▶ **EXERCISE**: All entries below are to be reproduced precisely as they stand, without the pictures.

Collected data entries
- Opening Delimiter -
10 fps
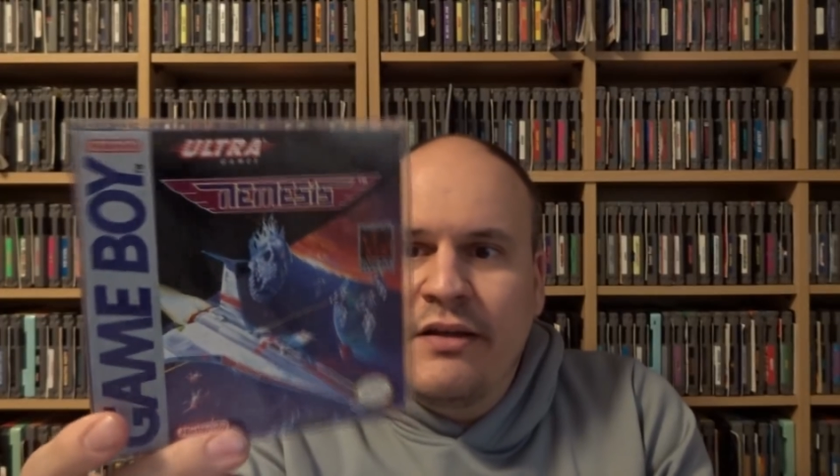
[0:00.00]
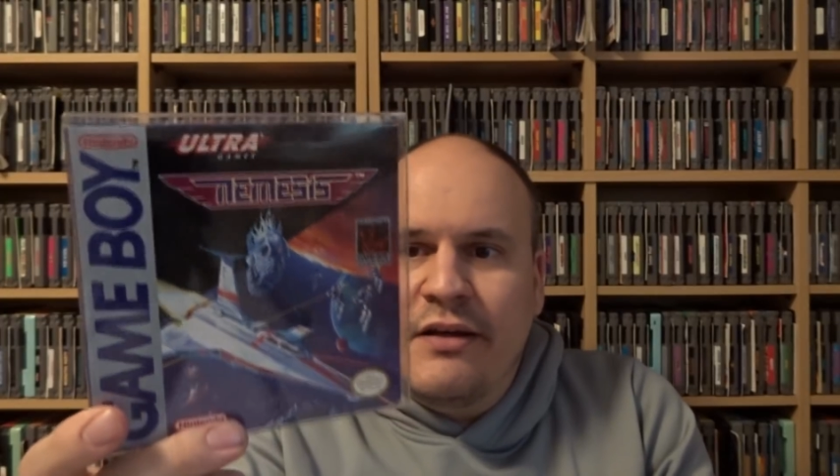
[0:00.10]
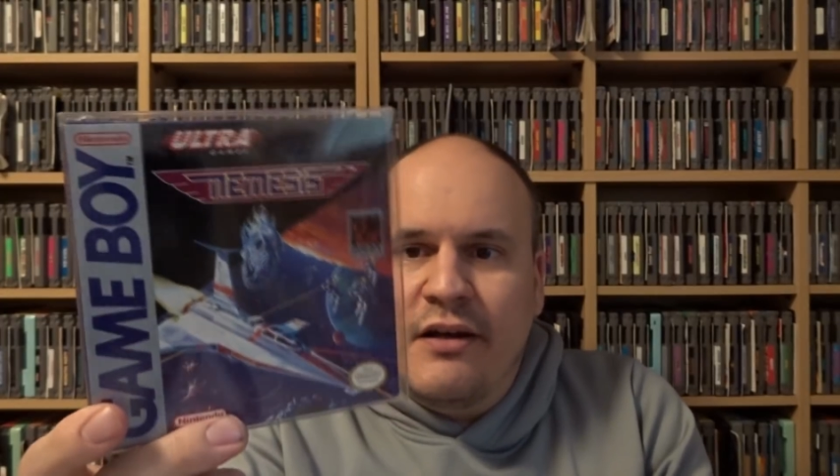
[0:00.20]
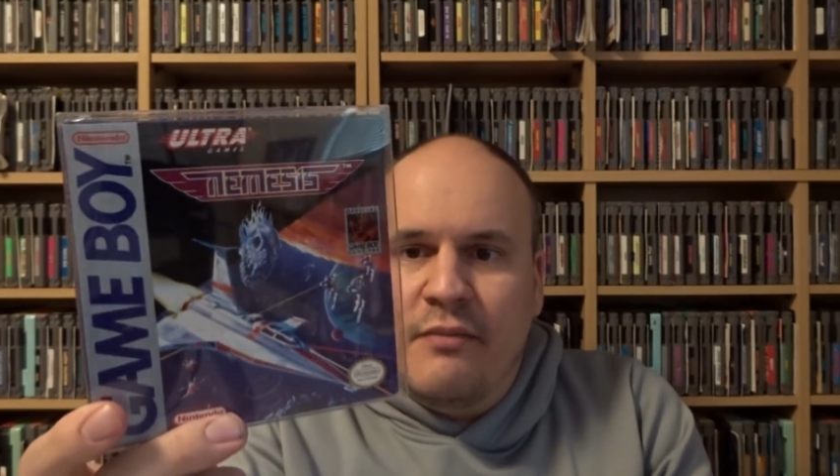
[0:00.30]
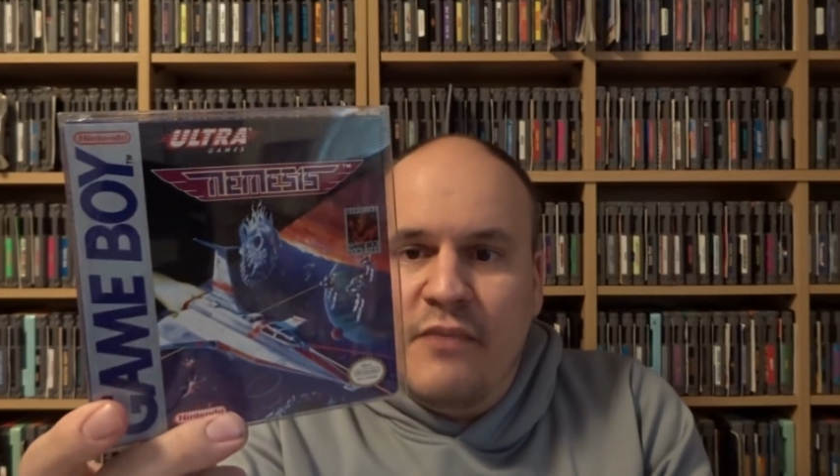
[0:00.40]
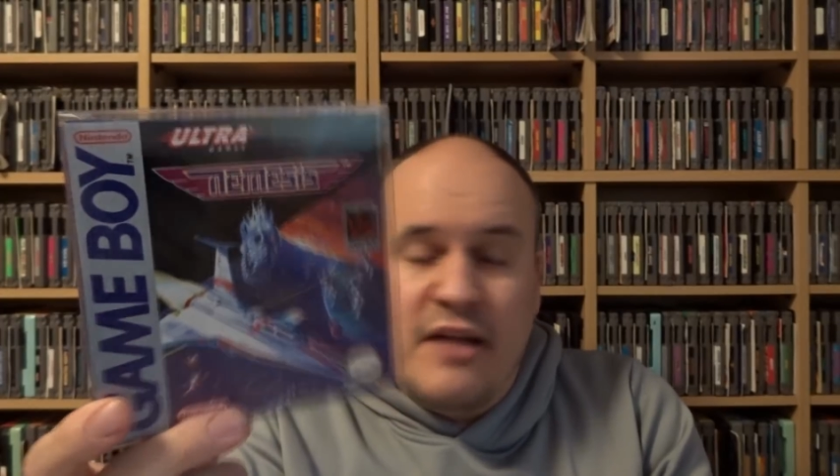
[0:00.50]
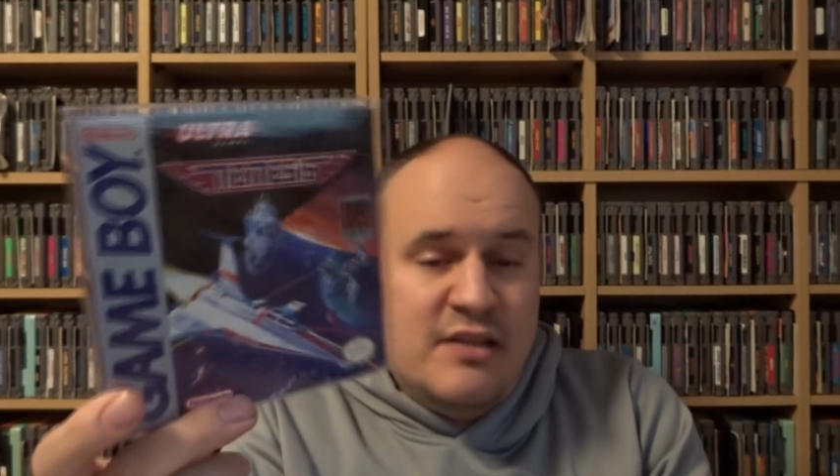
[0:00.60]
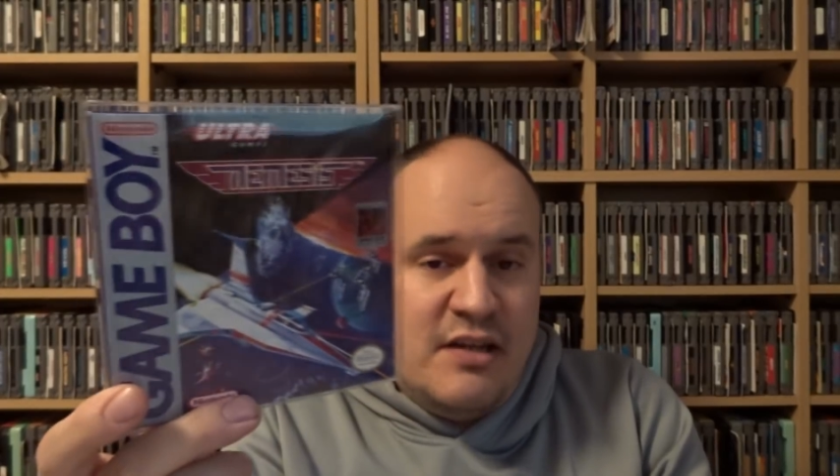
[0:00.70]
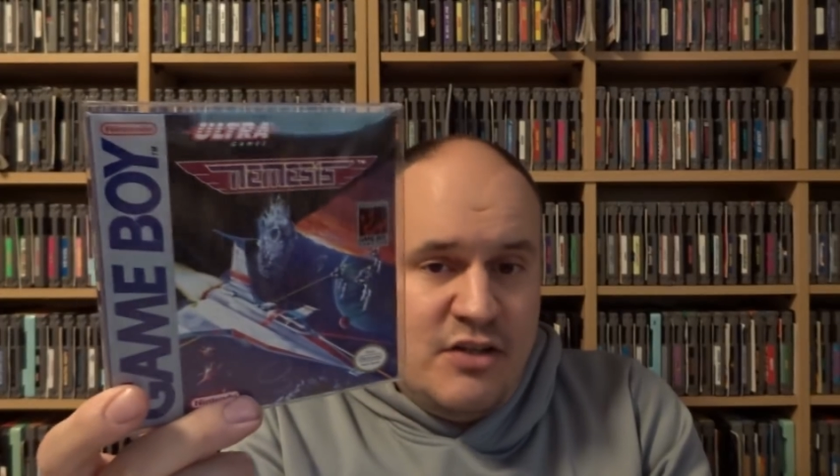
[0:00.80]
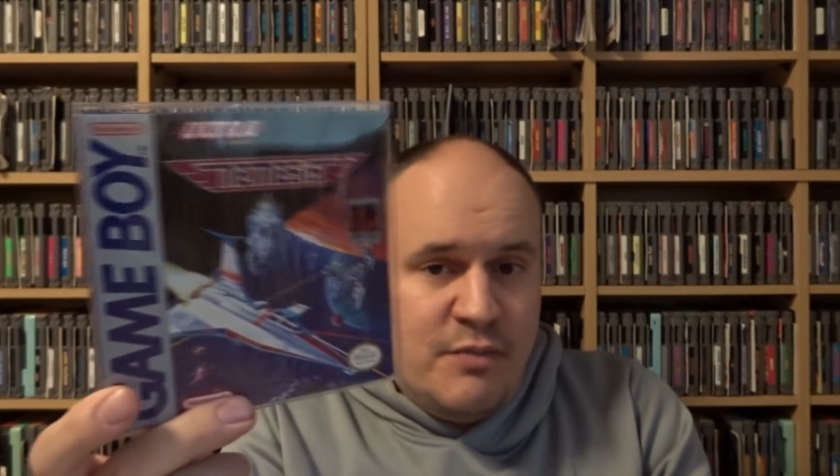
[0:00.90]
Nice
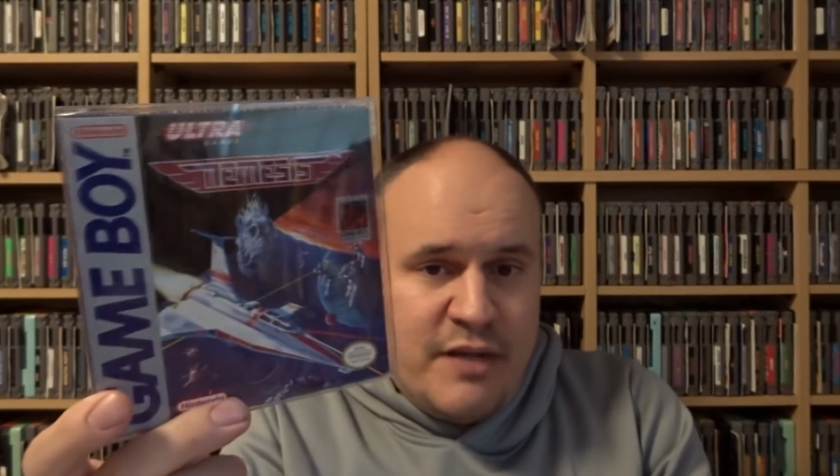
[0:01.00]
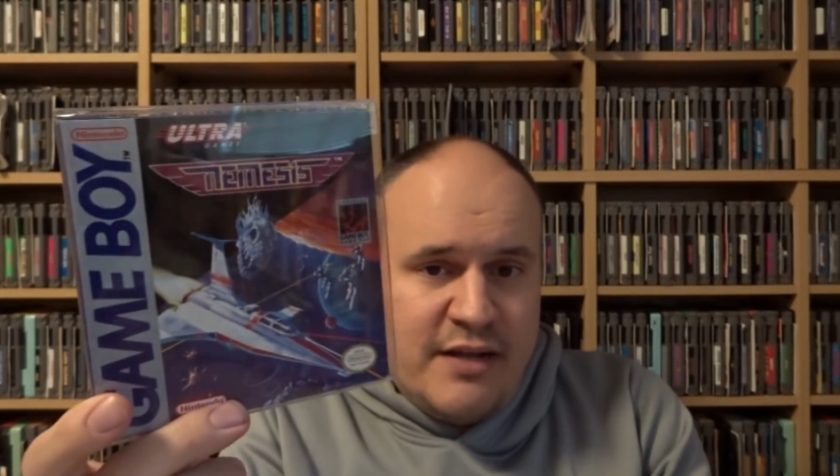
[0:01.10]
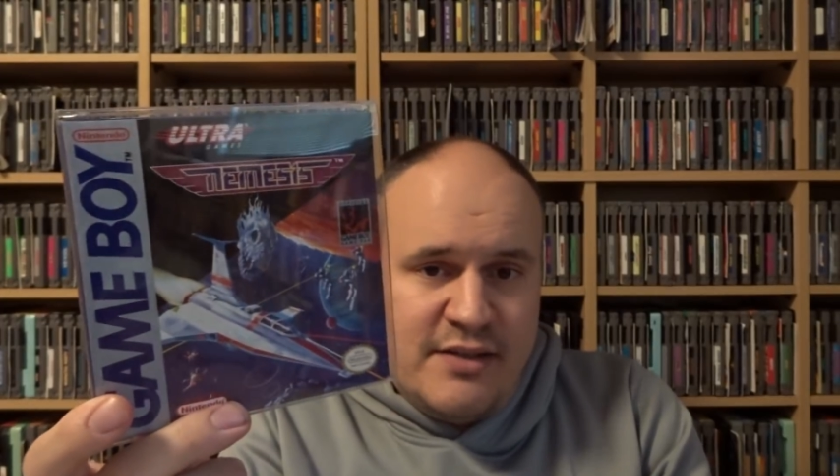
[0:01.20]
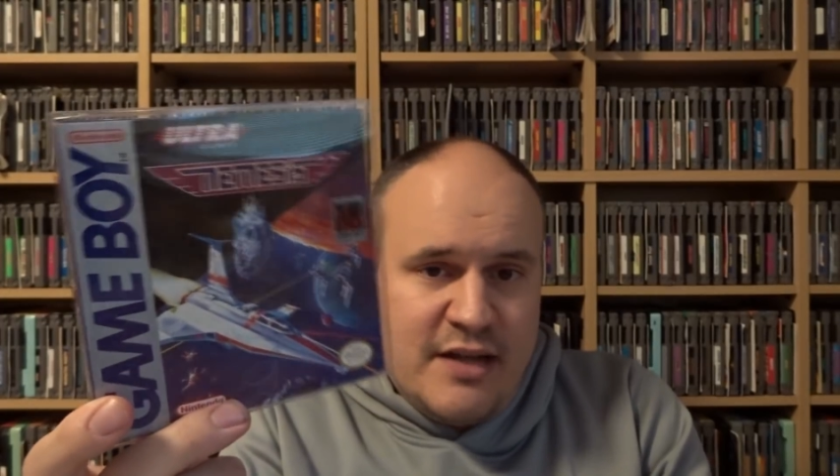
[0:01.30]
condition box,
- Closing Delimiter -
▶ **TASK RESPONSE**:
10 fps
[0:00.00]
[0:00.10]
[0:00.20]
[0:00.30]
[0:00.40]
[0:00.50]
[0:00.60]
[0:00.70]
[0:00.80]
[0:00.90]
Nice
[0:01.00]
[0:01.10]
[0:01.20]
[0:01.30]
condition box,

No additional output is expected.